Entries taken from a collection

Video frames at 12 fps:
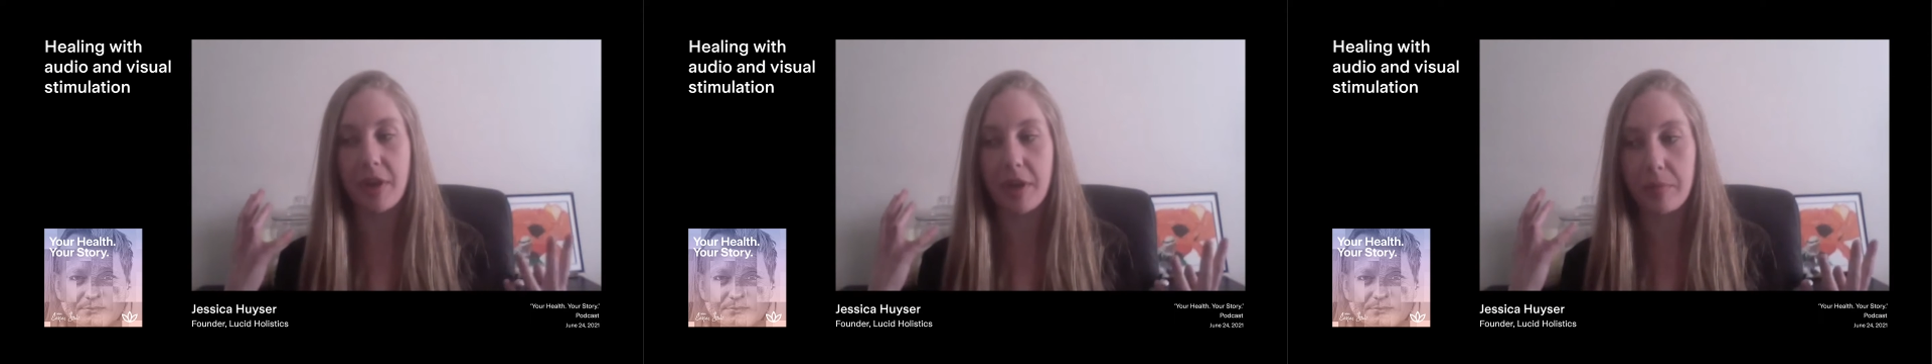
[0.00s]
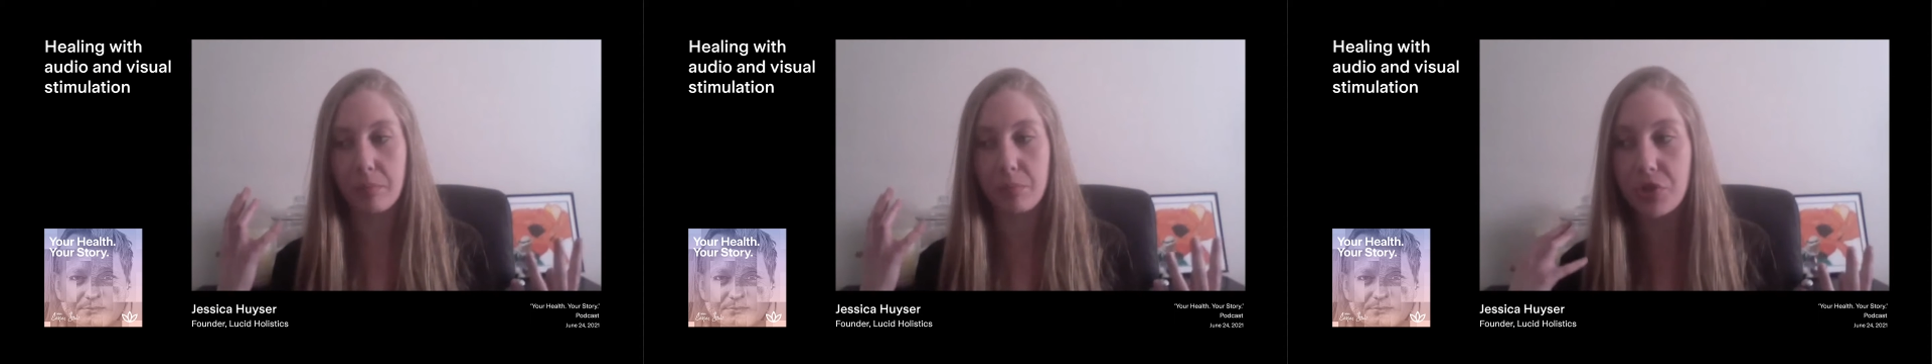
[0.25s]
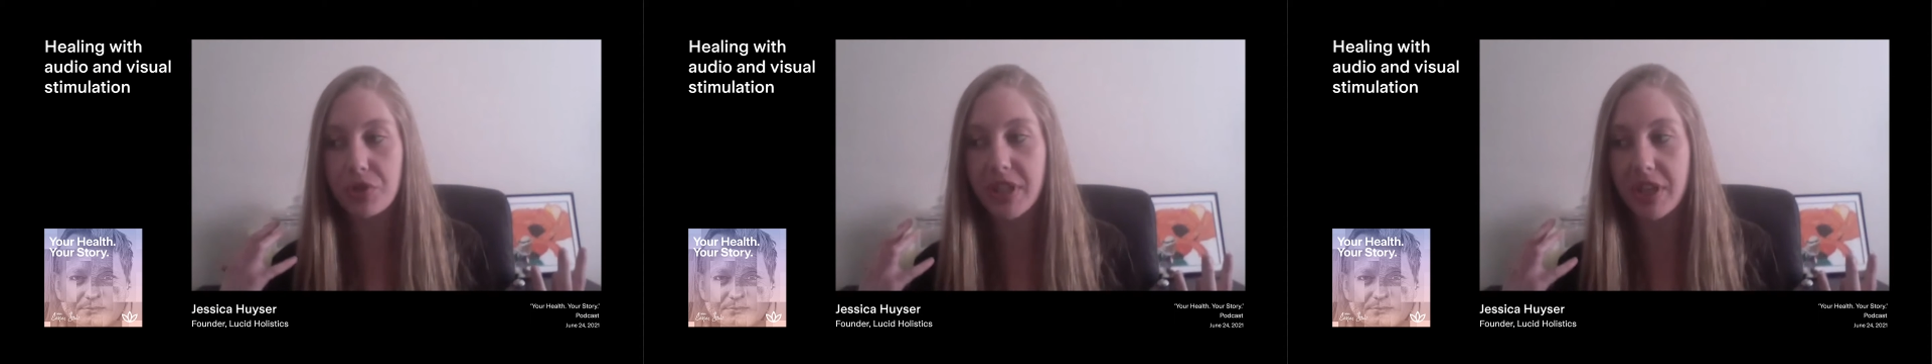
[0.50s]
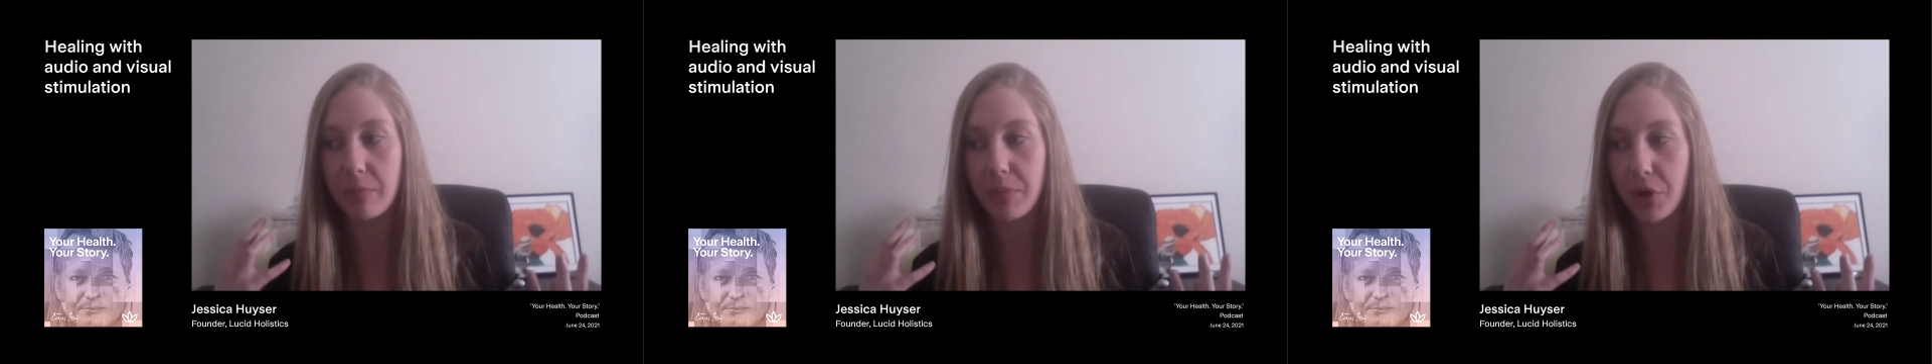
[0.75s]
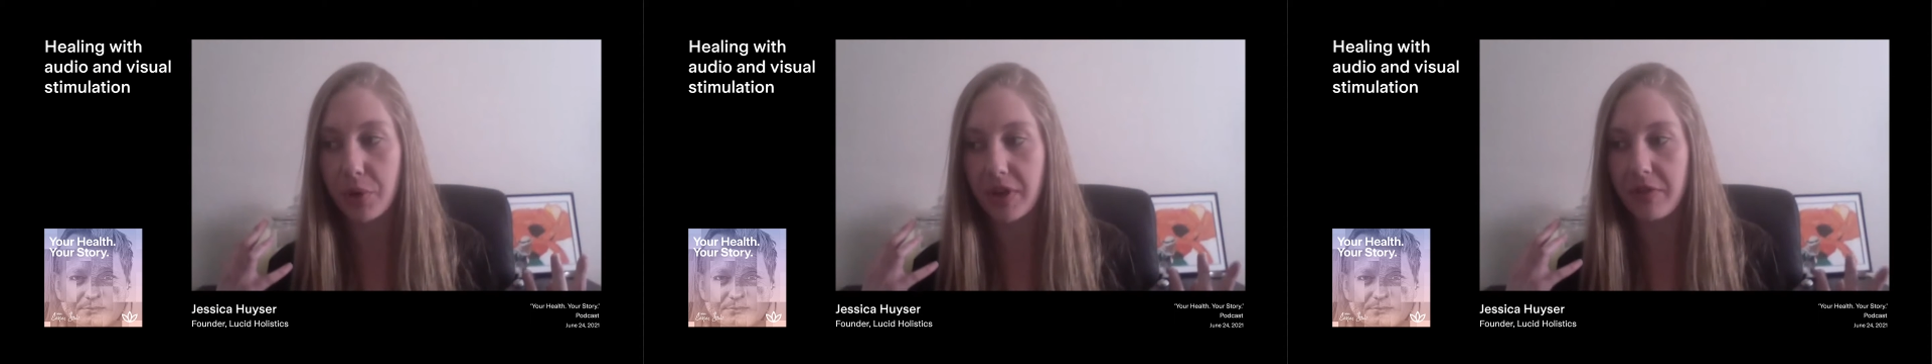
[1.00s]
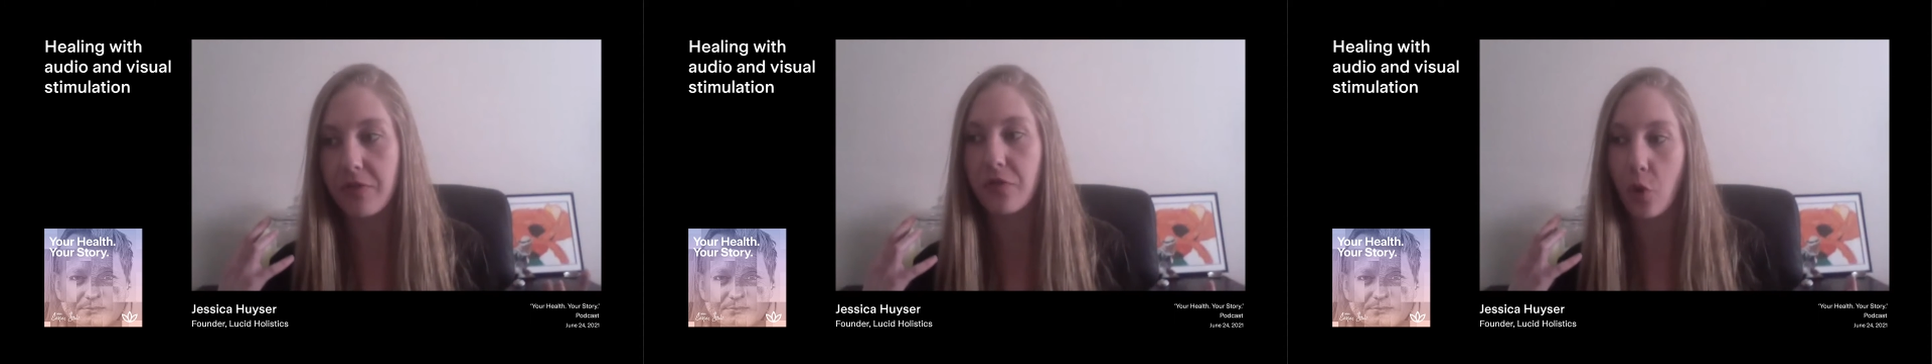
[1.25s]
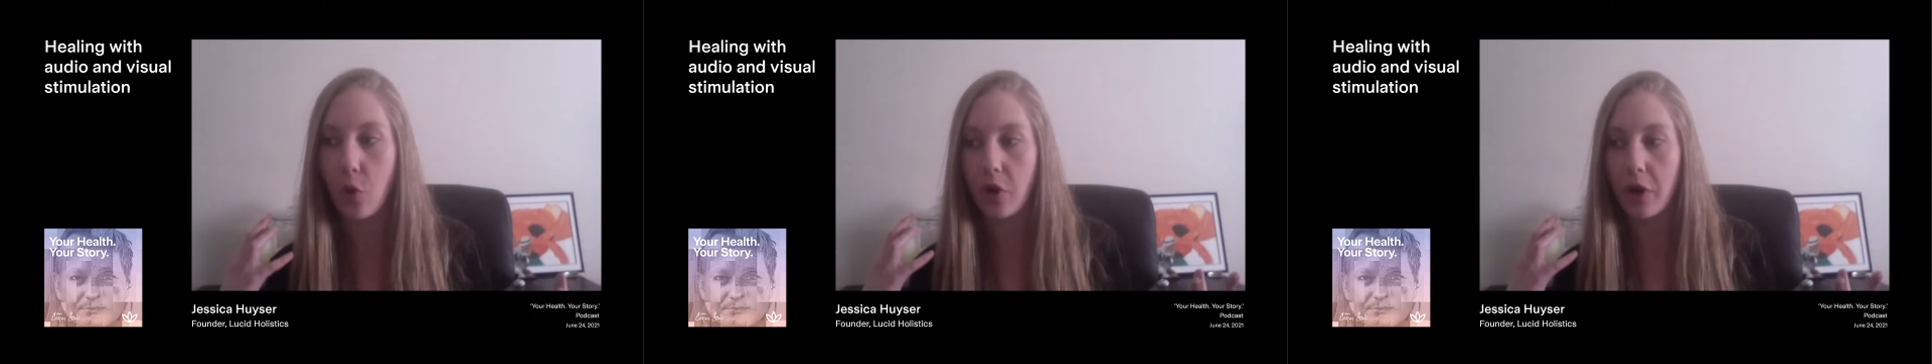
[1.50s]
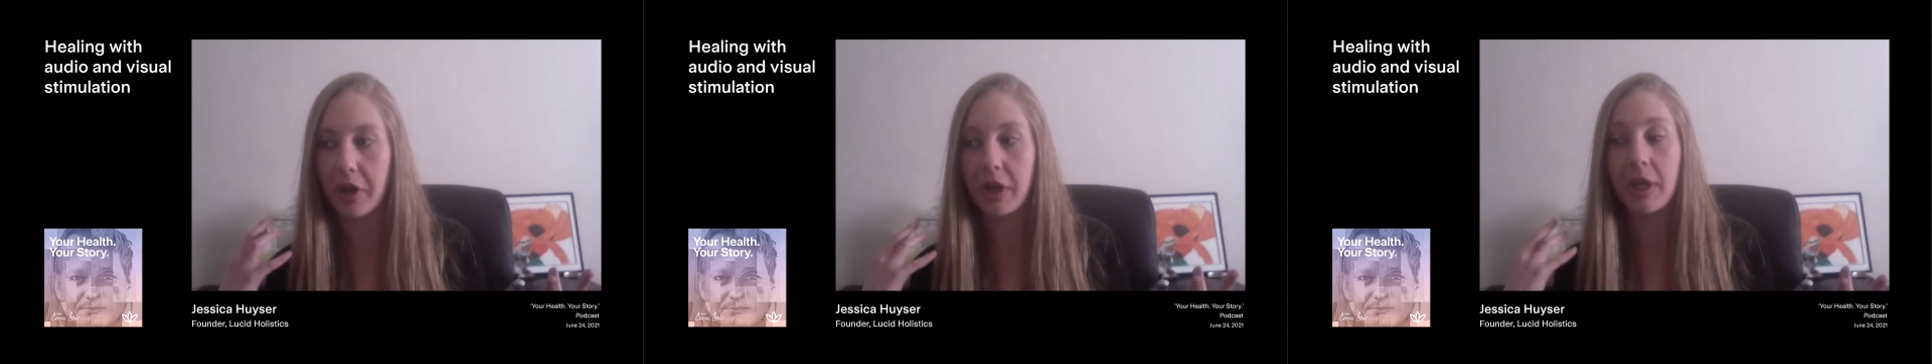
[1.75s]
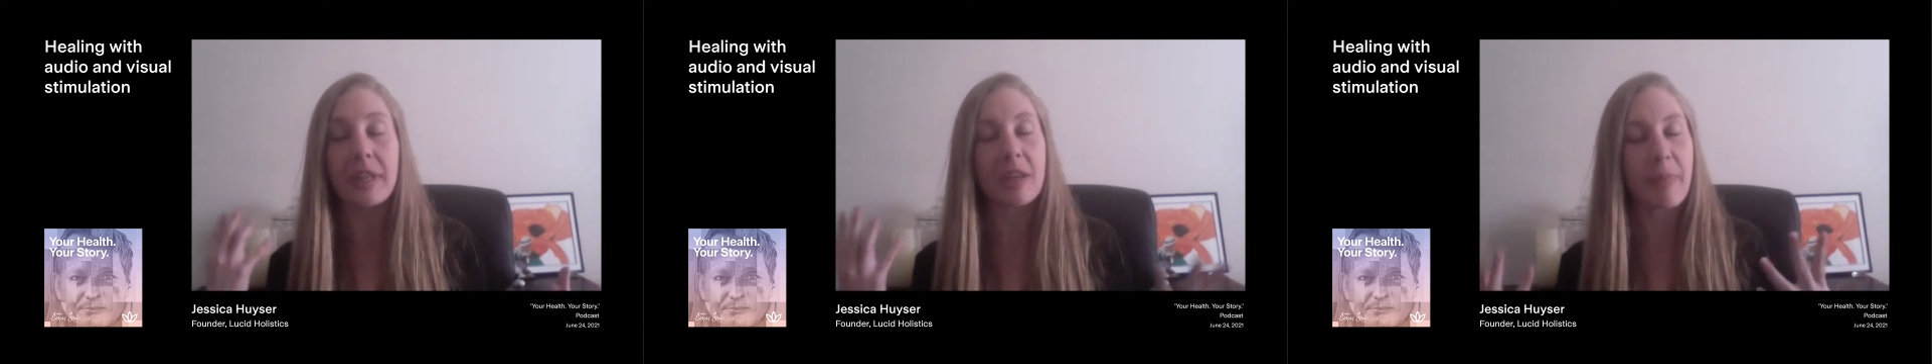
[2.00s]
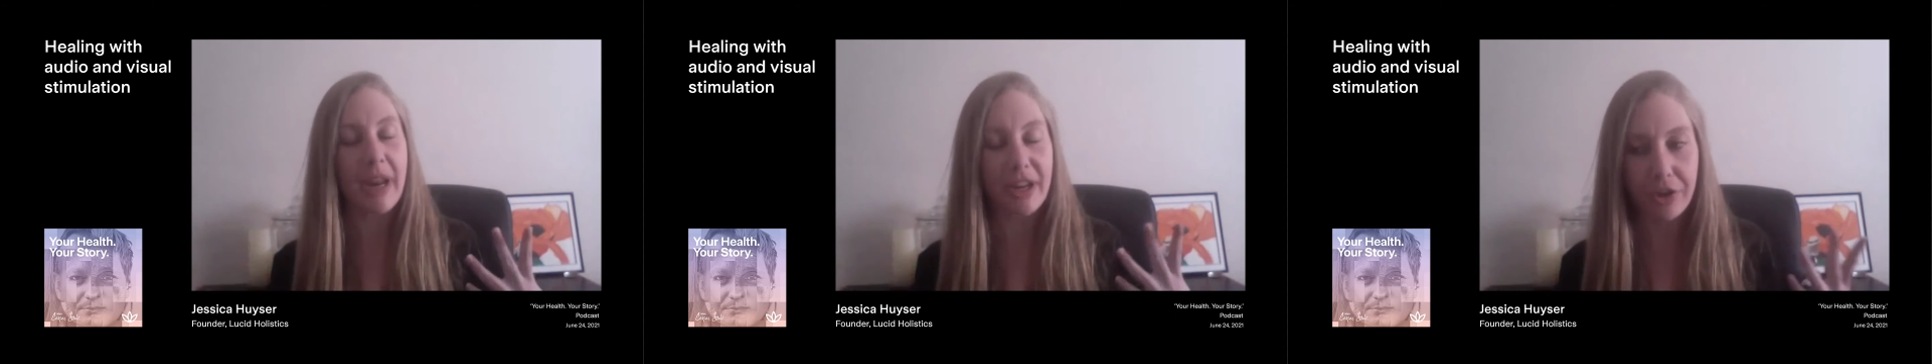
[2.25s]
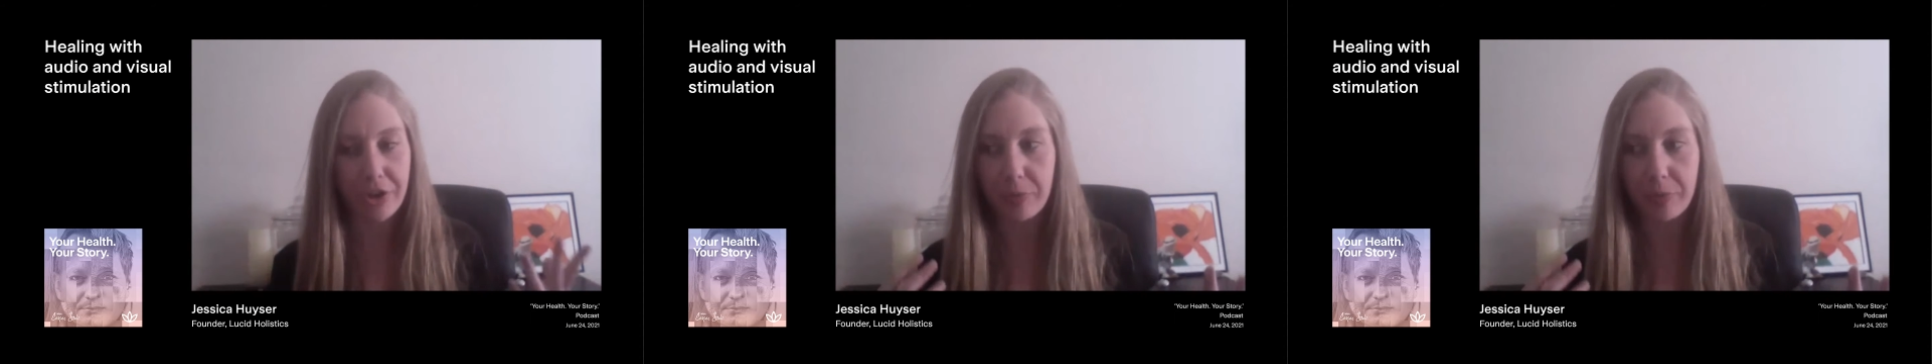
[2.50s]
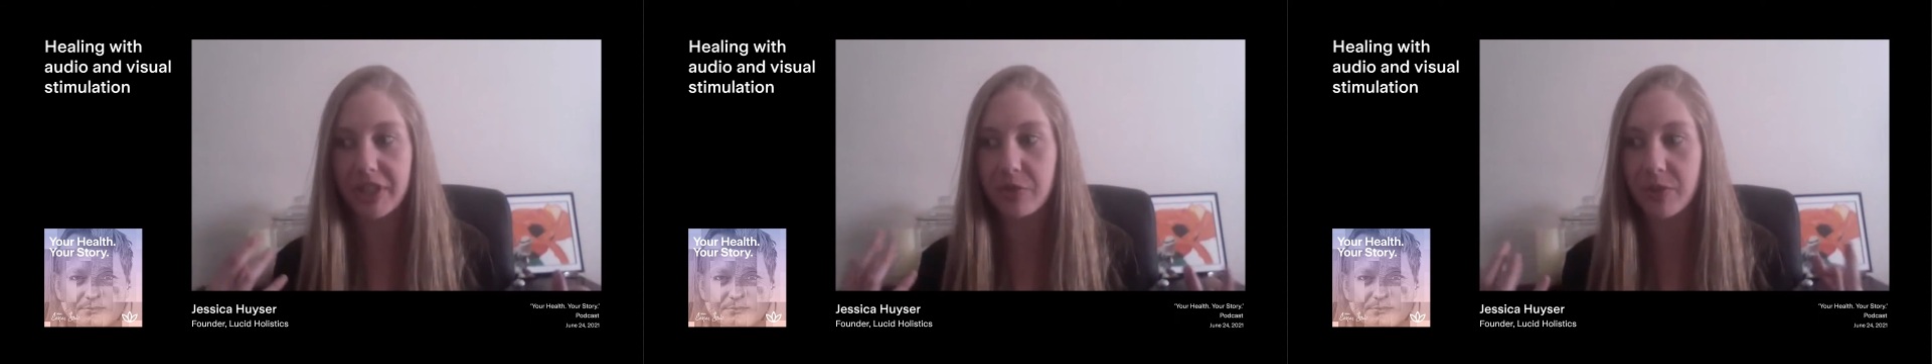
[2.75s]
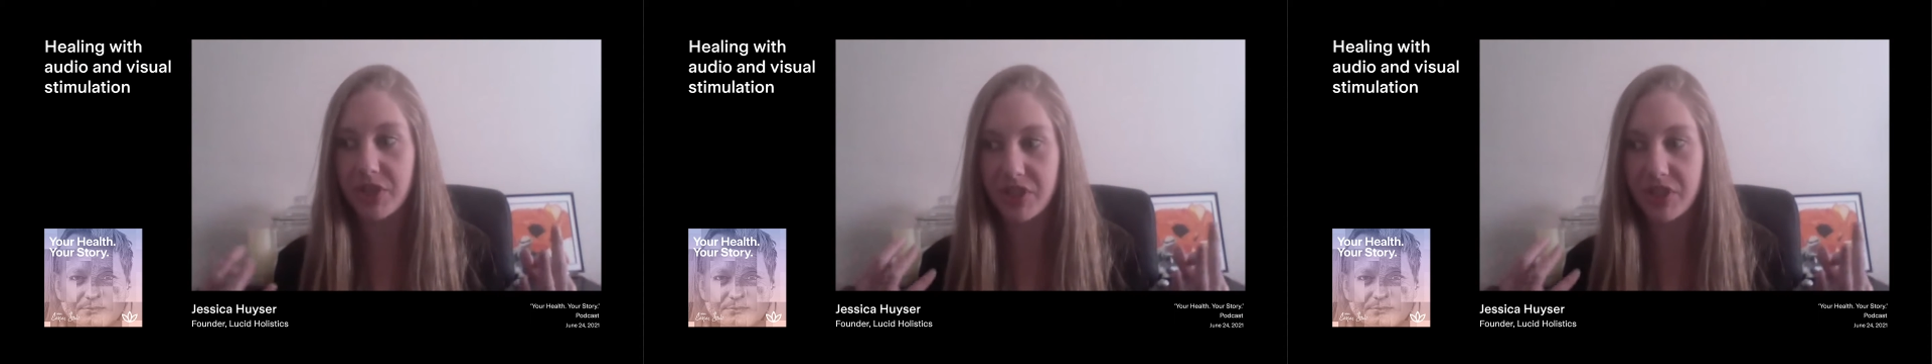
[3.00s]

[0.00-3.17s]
the music component for like binaural beats,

Exercise instructions: Apart from the pictures, write every entry out again exactly.

Response:
Video frames at 12 fps:
[0.00s]
[0.25s]
[0.50s]
[0.75s]
[1.00s]
[1.25s]
[1.50s]
[1.75s]
[2.00s]
[2.25s]
[2.50s]
[2.75s]
[3.00s]

[0.00-3.17s]
the music component for like binaural beats,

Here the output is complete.